Sunur duduk di tumpukan bata yang tersusun memanjang dengan muka tegang. Nafasnya masih tak teratur, keringat mengucur membasahi kaos oblongnya yang lusuh. Ia menaikkan kaos bagian bawah keatas, hingga memperlihatkan perutnya yang basah penuh peluh.
"Nur!"
Tiba-tiba saja Marsinah ibunya yang sejak subuh sibuk di dapur telah ada di belakangnya.
"Sarapan dulu! Tadi mau berangkat malah ada bakul ayam nawar blorokmu. Enggak aku lepas Cuma ditawar tujuh puluh." Sambung marsinah sambil meletakkan bakul berisi nasi, ikan asin, dan sambal di tumpukan bata.
"Sudah enggak nafsu makan mak."
"Lha  apa sudah makan di warungnya inem?"
"Cetakan batanya hilang!"
Sunur sembarangan  menarik karung kosong dari celah-celah tumpukan bata. "Tadi pas mau aku ambil karungnya sudah di luar.
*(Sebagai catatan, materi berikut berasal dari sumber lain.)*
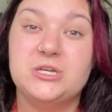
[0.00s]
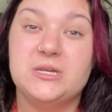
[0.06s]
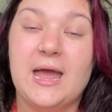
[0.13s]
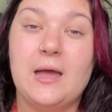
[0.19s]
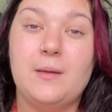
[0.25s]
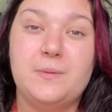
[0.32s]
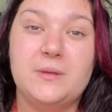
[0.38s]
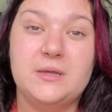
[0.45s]

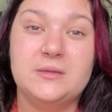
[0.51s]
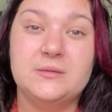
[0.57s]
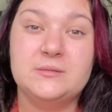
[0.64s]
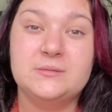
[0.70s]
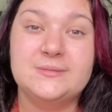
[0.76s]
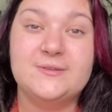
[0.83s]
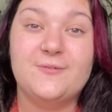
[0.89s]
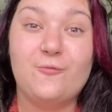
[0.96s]

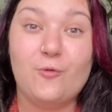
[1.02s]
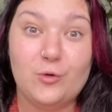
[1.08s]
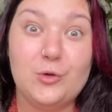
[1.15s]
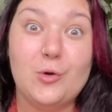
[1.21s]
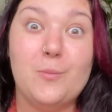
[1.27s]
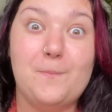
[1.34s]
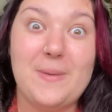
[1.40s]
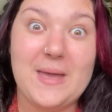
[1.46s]
happens for
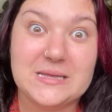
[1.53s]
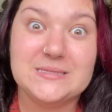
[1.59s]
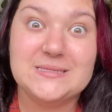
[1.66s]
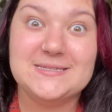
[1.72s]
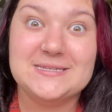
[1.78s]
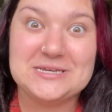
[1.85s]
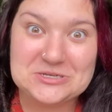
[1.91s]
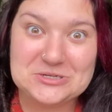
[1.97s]
your
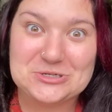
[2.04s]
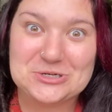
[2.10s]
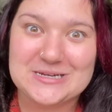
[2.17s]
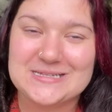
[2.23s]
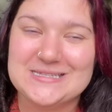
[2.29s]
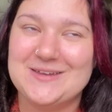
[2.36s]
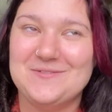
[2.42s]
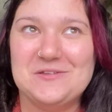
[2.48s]
best
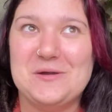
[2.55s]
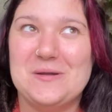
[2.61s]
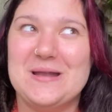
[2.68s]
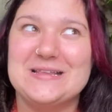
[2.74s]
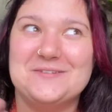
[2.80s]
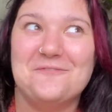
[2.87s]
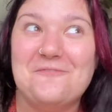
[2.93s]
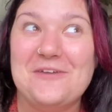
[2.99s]
interest, even though it
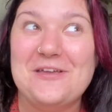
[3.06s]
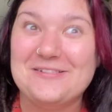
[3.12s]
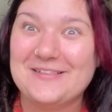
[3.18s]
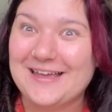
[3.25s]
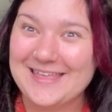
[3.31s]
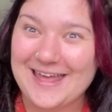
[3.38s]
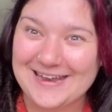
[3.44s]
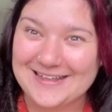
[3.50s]
doesn't feel
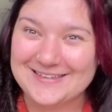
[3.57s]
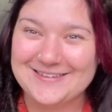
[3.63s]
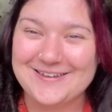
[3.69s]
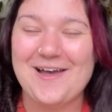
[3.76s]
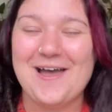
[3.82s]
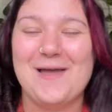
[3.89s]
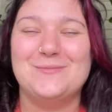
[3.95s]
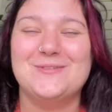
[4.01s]
like that at the
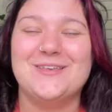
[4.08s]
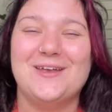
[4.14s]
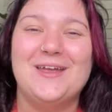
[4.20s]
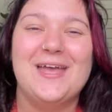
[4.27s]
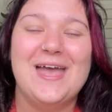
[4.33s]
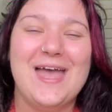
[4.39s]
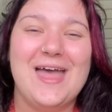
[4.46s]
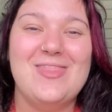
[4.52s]
time. So
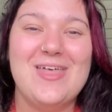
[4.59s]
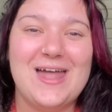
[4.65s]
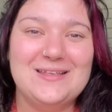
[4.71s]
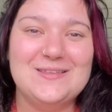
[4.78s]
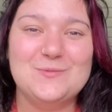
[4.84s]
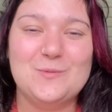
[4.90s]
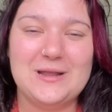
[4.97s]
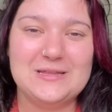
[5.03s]
that
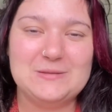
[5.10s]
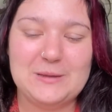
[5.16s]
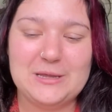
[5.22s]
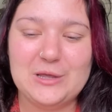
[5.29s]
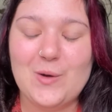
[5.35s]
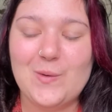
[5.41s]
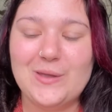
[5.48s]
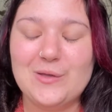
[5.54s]
is what has
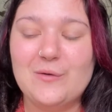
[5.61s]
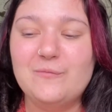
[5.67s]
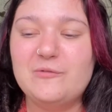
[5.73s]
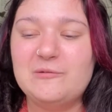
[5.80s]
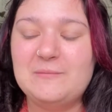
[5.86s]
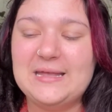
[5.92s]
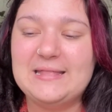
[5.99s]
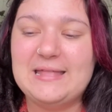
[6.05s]
been going on
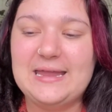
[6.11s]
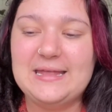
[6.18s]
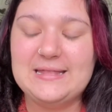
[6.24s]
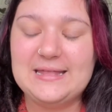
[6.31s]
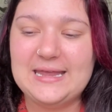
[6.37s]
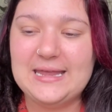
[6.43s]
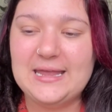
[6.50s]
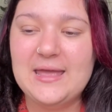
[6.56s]
for me
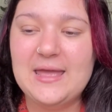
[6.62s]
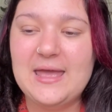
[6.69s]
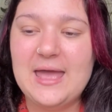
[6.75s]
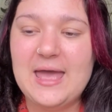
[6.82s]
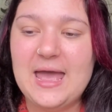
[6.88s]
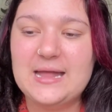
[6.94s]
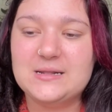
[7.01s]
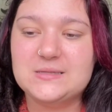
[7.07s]
lately.
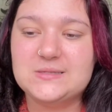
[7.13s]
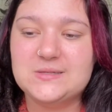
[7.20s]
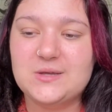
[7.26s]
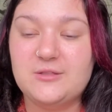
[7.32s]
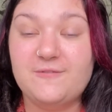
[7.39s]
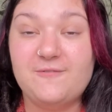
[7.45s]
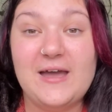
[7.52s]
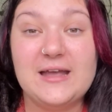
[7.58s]
And so
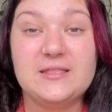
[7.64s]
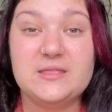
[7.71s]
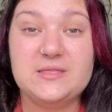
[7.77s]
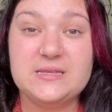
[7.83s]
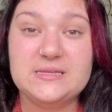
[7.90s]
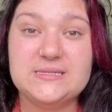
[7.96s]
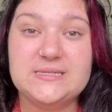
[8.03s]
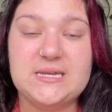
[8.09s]
the fact that
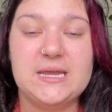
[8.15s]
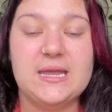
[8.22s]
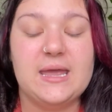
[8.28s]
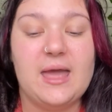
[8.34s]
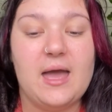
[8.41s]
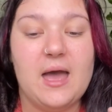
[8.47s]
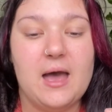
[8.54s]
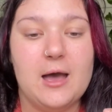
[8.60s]
this tick,
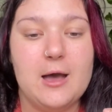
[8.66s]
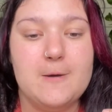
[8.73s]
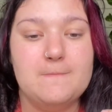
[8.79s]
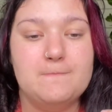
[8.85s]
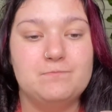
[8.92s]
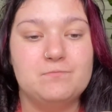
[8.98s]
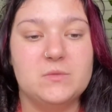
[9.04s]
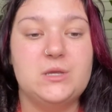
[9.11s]

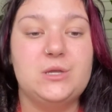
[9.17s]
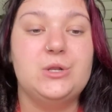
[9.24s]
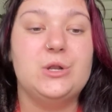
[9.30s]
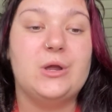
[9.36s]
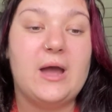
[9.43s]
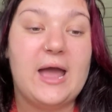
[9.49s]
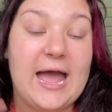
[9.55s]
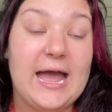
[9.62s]

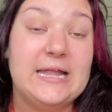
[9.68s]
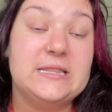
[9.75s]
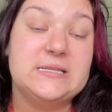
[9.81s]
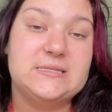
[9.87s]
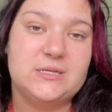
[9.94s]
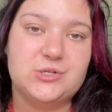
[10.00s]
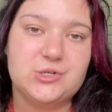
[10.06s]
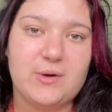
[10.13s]
I had
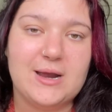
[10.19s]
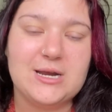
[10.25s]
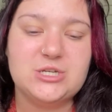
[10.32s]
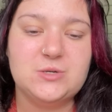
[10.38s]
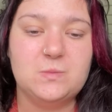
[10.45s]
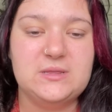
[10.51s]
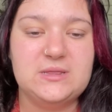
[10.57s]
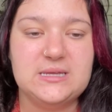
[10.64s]
this
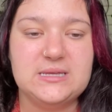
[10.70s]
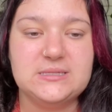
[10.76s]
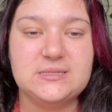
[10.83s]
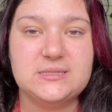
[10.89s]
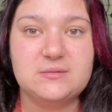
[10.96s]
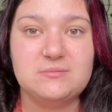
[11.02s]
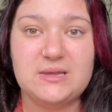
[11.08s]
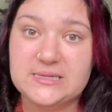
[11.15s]
interaction with
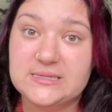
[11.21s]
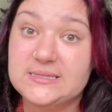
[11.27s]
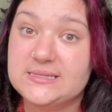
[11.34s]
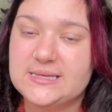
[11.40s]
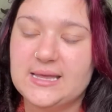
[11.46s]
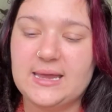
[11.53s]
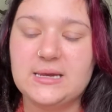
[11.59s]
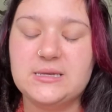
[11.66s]
this
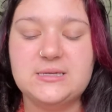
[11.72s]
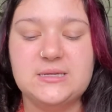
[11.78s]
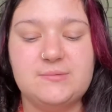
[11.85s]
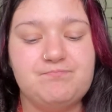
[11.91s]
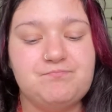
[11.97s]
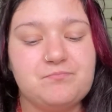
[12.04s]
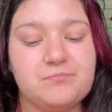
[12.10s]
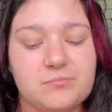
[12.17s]
insect,
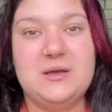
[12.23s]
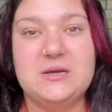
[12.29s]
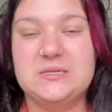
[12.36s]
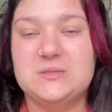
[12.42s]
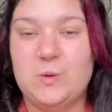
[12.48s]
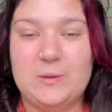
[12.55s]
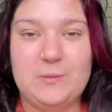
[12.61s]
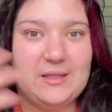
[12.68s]
and
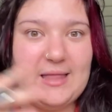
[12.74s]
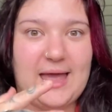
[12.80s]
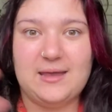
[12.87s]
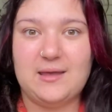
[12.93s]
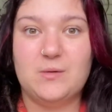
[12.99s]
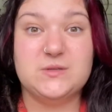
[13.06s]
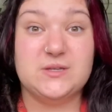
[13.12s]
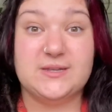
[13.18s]
because we were
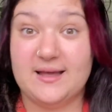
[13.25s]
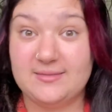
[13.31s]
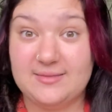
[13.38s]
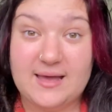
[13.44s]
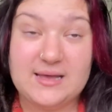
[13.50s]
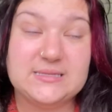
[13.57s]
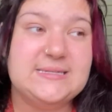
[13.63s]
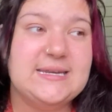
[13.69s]
it was on our
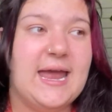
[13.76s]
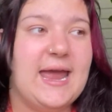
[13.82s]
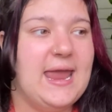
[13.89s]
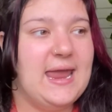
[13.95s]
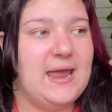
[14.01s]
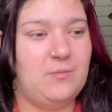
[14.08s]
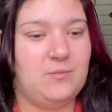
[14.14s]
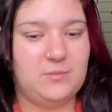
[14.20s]
last
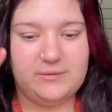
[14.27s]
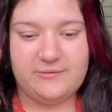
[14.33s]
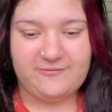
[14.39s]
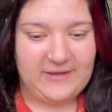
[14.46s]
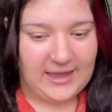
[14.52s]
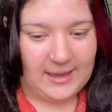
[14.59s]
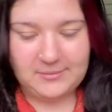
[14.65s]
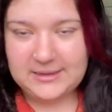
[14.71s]
day and
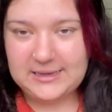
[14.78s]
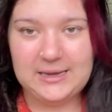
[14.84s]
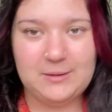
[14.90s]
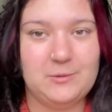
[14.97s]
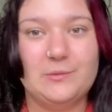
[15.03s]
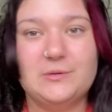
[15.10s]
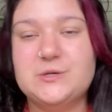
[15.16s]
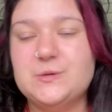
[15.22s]
family,
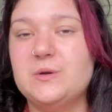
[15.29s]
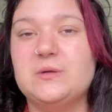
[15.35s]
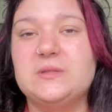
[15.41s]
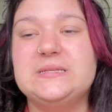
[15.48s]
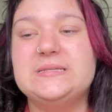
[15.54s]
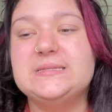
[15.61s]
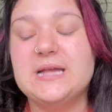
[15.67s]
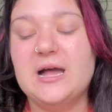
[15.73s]
and we were doing all
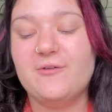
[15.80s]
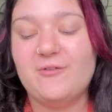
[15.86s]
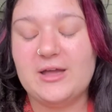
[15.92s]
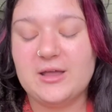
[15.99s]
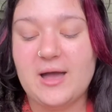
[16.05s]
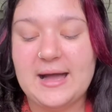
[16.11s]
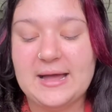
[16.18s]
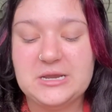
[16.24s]
this stuff, I
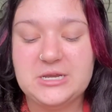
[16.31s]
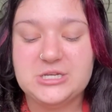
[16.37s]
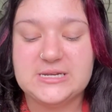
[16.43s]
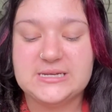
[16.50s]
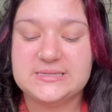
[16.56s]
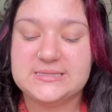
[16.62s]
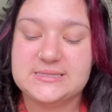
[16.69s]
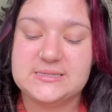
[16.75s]
kind of
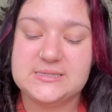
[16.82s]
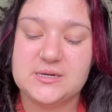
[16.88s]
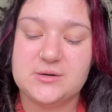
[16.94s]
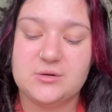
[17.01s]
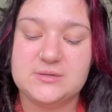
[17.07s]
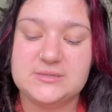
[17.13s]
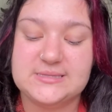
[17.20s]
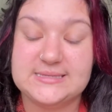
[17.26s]
just
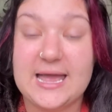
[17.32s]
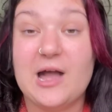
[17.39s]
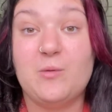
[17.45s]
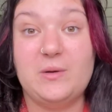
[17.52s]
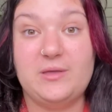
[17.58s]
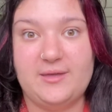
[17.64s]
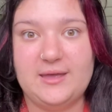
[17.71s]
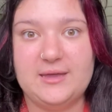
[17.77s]
sat
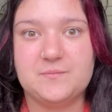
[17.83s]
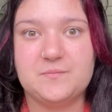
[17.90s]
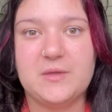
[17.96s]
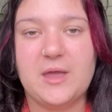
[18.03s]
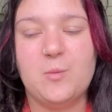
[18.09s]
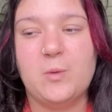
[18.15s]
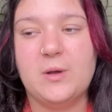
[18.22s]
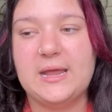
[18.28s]
with it.
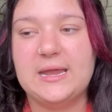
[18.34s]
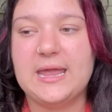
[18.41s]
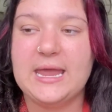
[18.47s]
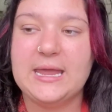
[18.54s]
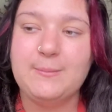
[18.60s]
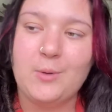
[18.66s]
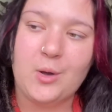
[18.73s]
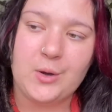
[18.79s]
And when I
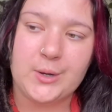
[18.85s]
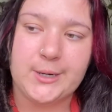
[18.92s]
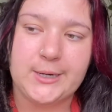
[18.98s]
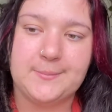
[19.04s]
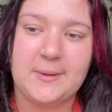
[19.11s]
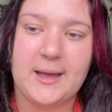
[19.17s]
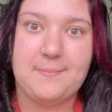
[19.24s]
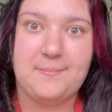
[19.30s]
came
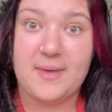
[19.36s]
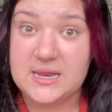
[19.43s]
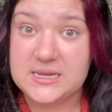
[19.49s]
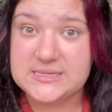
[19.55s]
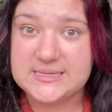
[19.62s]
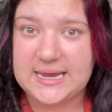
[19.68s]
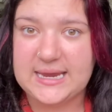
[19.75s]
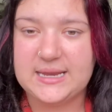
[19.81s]
home, I
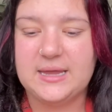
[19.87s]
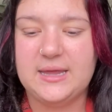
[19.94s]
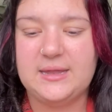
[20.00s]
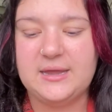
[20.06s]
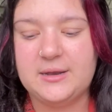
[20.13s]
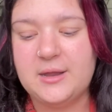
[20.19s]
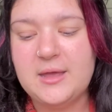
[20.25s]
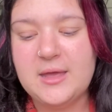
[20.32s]
meditated,
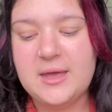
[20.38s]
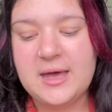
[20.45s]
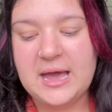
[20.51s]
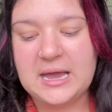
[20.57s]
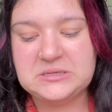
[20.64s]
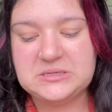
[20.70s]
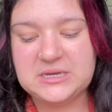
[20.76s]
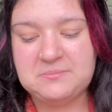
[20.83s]
and
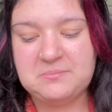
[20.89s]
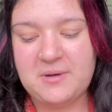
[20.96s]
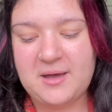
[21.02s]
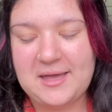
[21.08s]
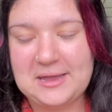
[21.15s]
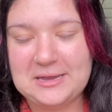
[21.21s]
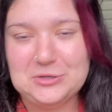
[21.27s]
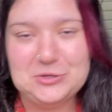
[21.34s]
I did
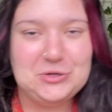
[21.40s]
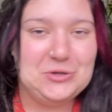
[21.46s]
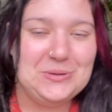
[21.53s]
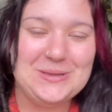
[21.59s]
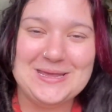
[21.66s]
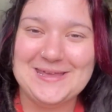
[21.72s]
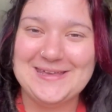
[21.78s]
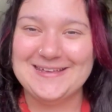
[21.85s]
my New
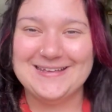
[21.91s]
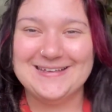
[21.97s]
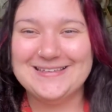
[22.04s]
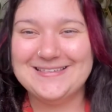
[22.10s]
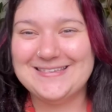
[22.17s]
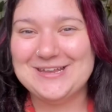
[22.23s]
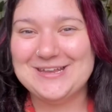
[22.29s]
Year's,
Kosong." Katanya kemudian.
Marsinah seketika terpekur. Duduk disembarang lantai bedeng penuh abu bekas pembakaran bata bolong, yang juga sembarangan menyandarkan punggungnya di tumpukan bata yang siap diangkut pemborong. Melihat ibunya yang tiba-tiba lunglai, Sunur meloncat dari tempat duduk  meraih tubuh ibunya, kedua tangannya dipasangkan di bawah kedua ketiak ibunya. Sekuat tenaga berusaha mengangkat beban tubuh perempuan yang berukuran lebih besar itu.
"Mak! Bangun mak! Mak..."
(***)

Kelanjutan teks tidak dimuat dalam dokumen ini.